- **Activity**
Would you transcribe only the lines below, from the one containing "[00:02:33.35]" through the end of the material, exactly and with no pictures?

- **Entries provided**
[Start of Attachment]

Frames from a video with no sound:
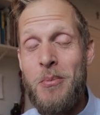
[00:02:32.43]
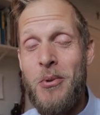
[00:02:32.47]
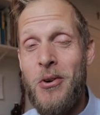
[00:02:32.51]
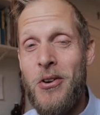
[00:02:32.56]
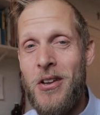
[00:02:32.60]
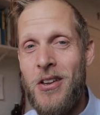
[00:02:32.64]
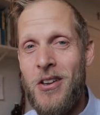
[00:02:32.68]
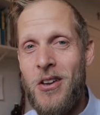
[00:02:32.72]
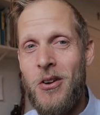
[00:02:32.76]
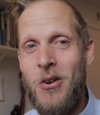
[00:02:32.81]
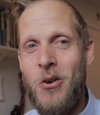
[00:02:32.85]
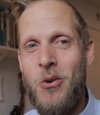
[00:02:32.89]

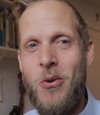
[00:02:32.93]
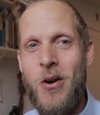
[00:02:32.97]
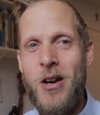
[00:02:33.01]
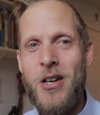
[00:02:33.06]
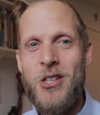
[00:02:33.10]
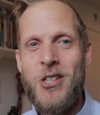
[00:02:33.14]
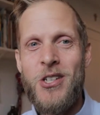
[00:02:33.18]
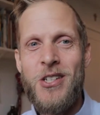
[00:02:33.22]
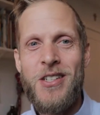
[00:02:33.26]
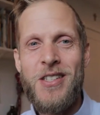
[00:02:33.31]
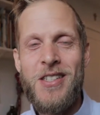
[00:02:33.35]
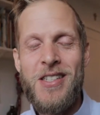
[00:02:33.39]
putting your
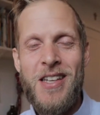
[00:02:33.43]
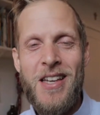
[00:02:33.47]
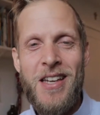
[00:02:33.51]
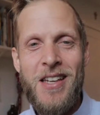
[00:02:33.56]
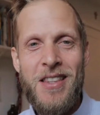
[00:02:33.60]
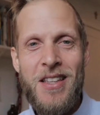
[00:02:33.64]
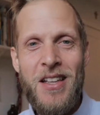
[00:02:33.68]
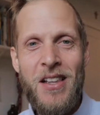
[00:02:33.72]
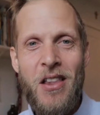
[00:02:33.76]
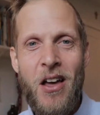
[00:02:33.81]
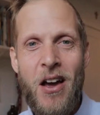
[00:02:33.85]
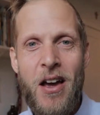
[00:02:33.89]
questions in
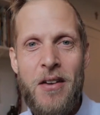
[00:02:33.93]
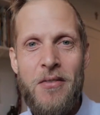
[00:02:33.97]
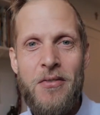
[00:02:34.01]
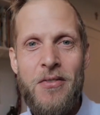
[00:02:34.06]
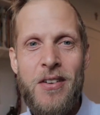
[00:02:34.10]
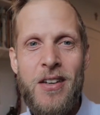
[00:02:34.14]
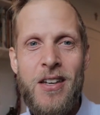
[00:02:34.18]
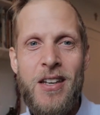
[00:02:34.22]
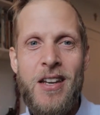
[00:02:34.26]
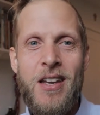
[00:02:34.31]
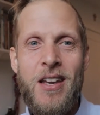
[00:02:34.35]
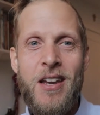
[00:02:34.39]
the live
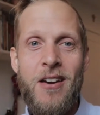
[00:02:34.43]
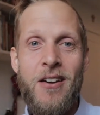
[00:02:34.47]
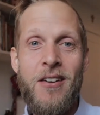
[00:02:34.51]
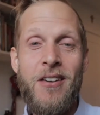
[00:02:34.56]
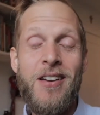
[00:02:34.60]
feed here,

[End of Attachment]

- **Exercise output**
[00:02:33.35]
[00:02:33.39]
putting your
[00:02:33.43]
[00:02:33.47]
[00:02:33.51]
[00:02:33.56]
[00:02:33.60]
[00:02:33.64]
[00:02:33.68]
[00:02:33.72]
[00:02:33.76]
[00:02:33.81]
[00:02:33.85]
[00:02:33.89]
questions in
[00:02:33.93]
[00:02:33.97]
[00:02:34.01]
[00:02:34.06]
[00:02:34.10]
[00:02:34.14]
[00:02:34.18]
[00:02:34.22]
[00:02:34.26]
[00:02:34.31]
[00:02:34.35]
[00:02:34.39]
the live
[00:02:34.43]
[00:02:34.47]
[00:02:34.51]
[00:02:34.56]
[00:02:34.60]
feed here,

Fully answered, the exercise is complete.